- [DIRECTIONS FOR THIS TASK]: Nothing but the records, transcribed verbatim and stripped of images, should appear in the answer.

★ ★ ★ ★ ★

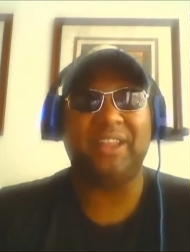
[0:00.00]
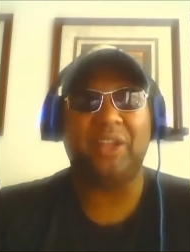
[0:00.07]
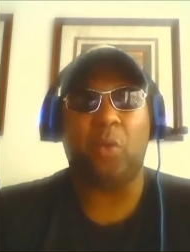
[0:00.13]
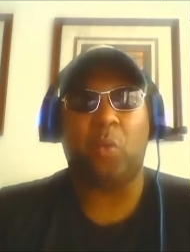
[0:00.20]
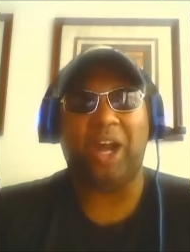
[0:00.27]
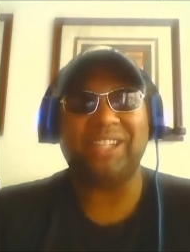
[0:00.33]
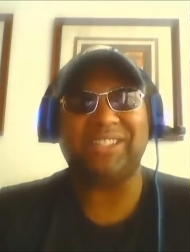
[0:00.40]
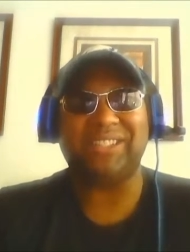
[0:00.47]
the
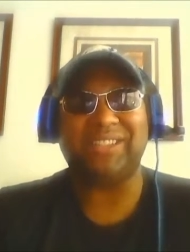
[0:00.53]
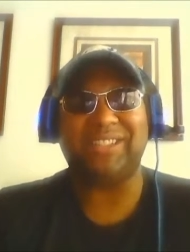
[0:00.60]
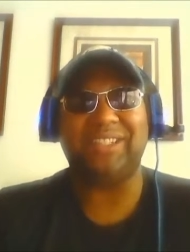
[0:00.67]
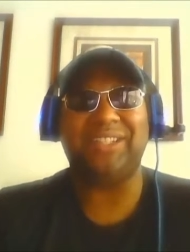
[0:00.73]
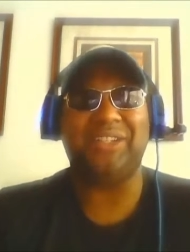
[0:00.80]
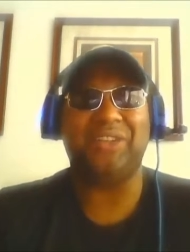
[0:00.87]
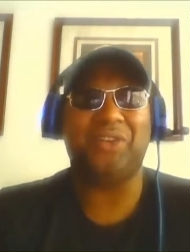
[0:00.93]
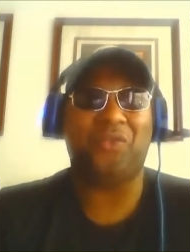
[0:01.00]

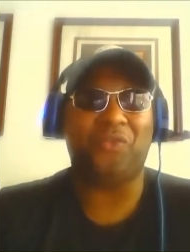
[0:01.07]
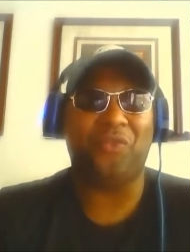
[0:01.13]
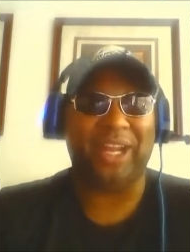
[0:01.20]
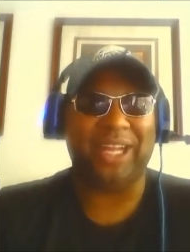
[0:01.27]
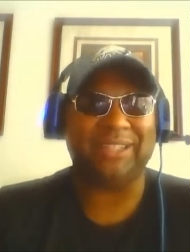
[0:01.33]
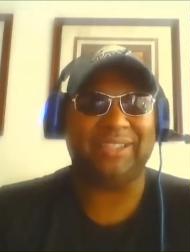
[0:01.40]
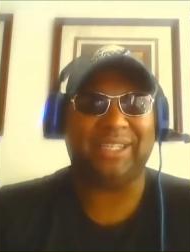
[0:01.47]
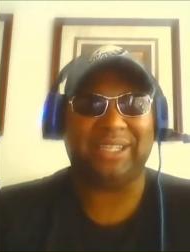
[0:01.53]
Washington
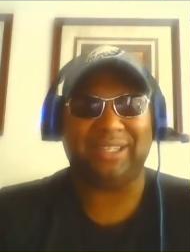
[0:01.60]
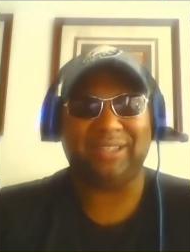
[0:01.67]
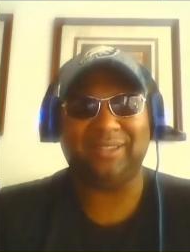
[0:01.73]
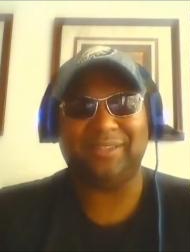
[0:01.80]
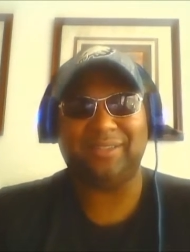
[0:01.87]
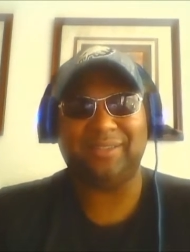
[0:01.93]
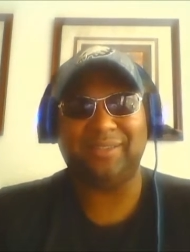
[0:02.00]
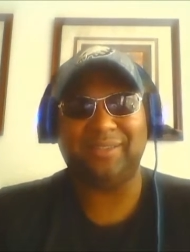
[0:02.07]

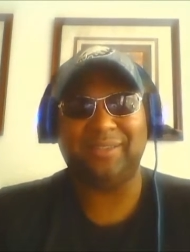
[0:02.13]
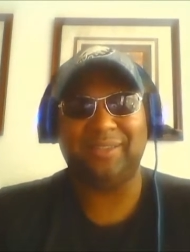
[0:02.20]
Redskins.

★ ★ ★ ★ ★

- [RESPONSE]:
[0:00.00]
[0:00.07]
[0:00.13]
[0:00.20]
[0:00.27]
[0:00.33]
[0:00.40]
[0:00.47]
the
[0:00.53]
[0:00.60]
[0:00.67]
[0:00.73]
[0:00.80]
[0:00.87]
[0:00.93]
[0:01.00]

[0:01.07]
[0:01.13]
[0:01.20]
[0:01.27]
[0:01.33]
[0:01.40]
[0:01.47]
[0:01.53]
Washington
[0:01.60]
[0:01.67]
[0:01.73]
[0:01.80]
[0:01.87]
[0:01.93]
[0:02.00]
[0:02.07]

[0:02.13]
[0:02.20]
Redskins.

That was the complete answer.